[Saved data entries]
=== Begin Enclosure ===
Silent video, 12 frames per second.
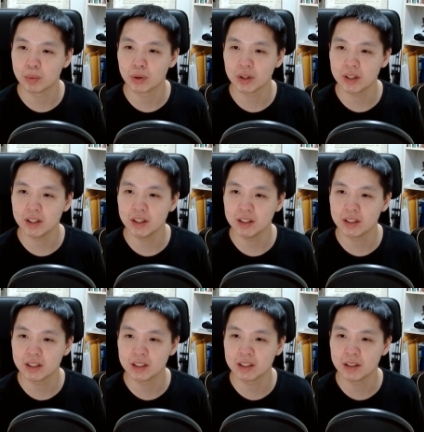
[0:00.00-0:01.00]
pretty
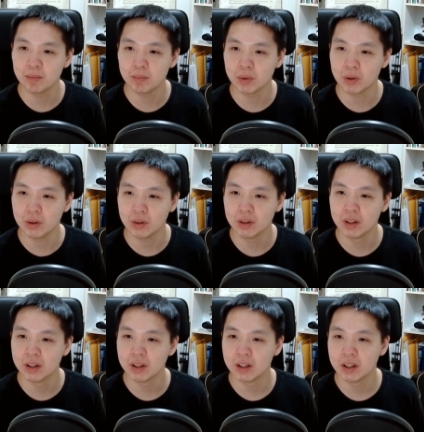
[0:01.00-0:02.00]
simple
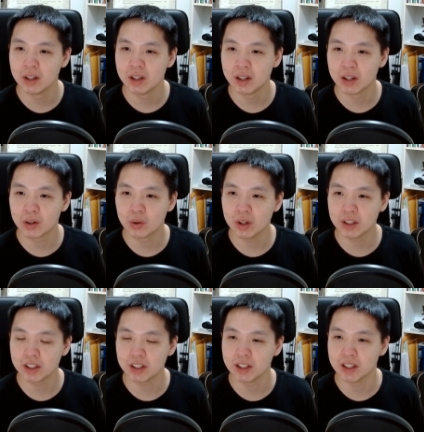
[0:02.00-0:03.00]

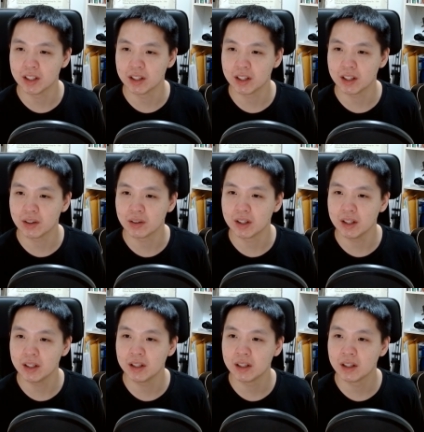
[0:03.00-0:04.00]
question in theory.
=== End Enclosure ===
#### [About this task]
Start to finish, write out the data above exactly, omitting all pictures.

#### [The answer]
Silent video, 12 frames per second.
[0:00.00-0:01.00]
pretty
[0:01.00-0:02.00]
simple
[0:02.00-0:03.00]

[0:03.00-0:04.00]
question in theory.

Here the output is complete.